Segment Start: EXTRACTED DATA

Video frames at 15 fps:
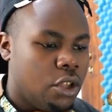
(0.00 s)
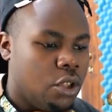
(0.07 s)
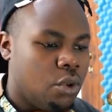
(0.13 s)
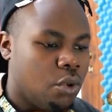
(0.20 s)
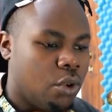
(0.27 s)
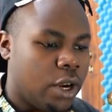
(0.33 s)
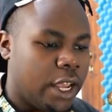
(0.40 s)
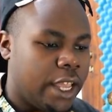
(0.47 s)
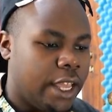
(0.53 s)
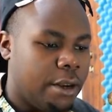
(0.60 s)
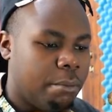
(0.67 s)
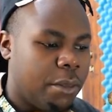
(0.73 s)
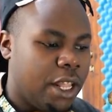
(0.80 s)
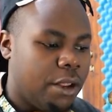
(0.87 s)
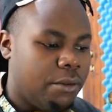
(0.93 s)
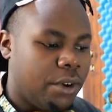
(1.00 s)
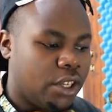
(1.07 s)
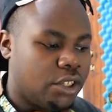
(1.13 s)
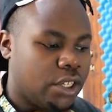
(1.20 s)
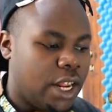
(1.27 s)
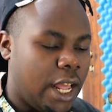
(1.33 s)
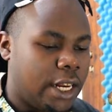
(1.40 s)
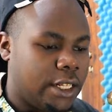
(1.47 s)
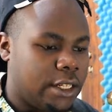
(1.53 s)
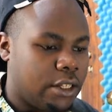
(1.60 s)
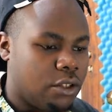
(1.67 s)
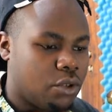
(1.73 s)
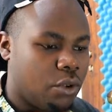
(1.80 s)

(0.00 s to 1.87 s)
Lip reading: you're gonna get many functionality.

Segment End: EXTRACTED DATA

### [REQUIRED ACTION]
Could you restate the entries word for word, skipping any pictures?

### [WRITTEN ANSWER]
Video frames at 15 fps:
(0.00 s)
(0.07 s)
(0.13 s)
(0.20 s)
(0.27 s)
(0.33 s)
(0.40 s)
(0.47 s)
(0.53 s)
(0.60 s)
(0.67 s)
(0.73 s)
(0.80 s)
(0.87 s)
(0.93 s)
(1.00 s)
(1.07 s)
(1.13 s)
(1.20 s)
(1.27 s)
(1.33 s)
(1.40 s)
(1.47 s)
(1.53 s)
(1.60 s)
(1.67 s)
(1.73 s)
(1.80 s)

(0.00 s to 1.87 s)
Lip reading: you're gonna get many functionality.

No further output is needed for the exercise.